* **WHAT NEEDS TO BE DONE**: Each line below should be retyped exactly, with no pictures.

* **INFORMATION PROVIDED**:
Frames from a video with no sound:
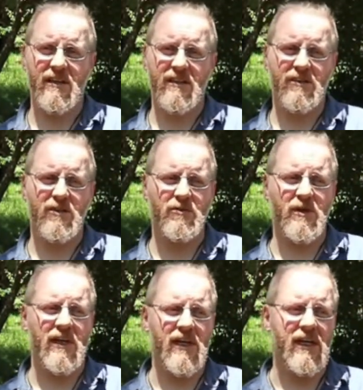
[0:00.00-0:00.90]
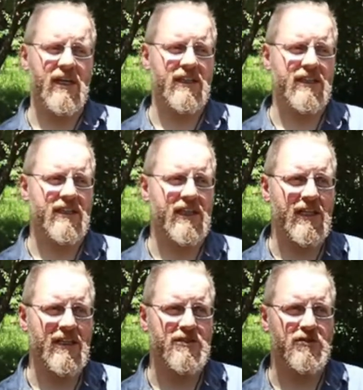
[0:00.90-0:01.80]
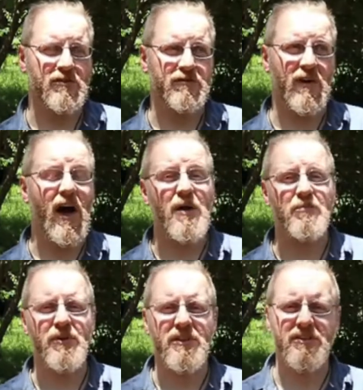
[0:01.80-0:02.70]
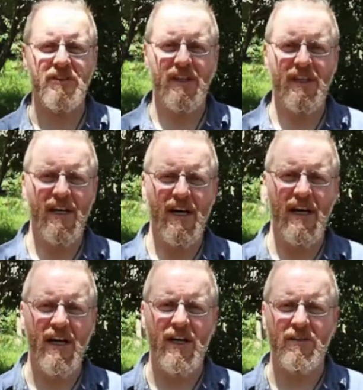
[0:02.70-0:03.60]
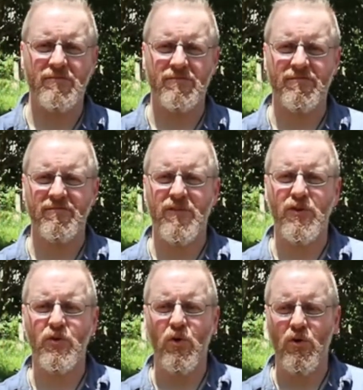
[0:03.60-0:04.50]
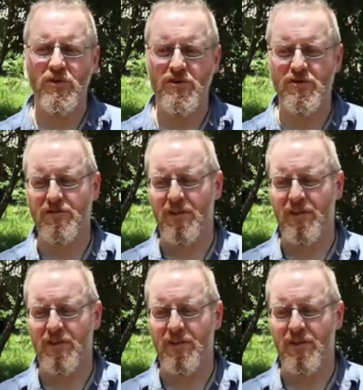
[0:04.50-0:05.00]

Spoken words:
who were the sort of hybrid Norse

* **SOLUTION BELOW**:
Frames from a video with no sound:
[0:00.00-0:00.90]
[0:00.90-0:01.80]
[0:01.80-0:02.70]
[0:02.70-0:03.60]
[0:03.60-0:04.50]
[0:04.50-0:05.00]

Spoken words:
who were the sort of hybrid Norse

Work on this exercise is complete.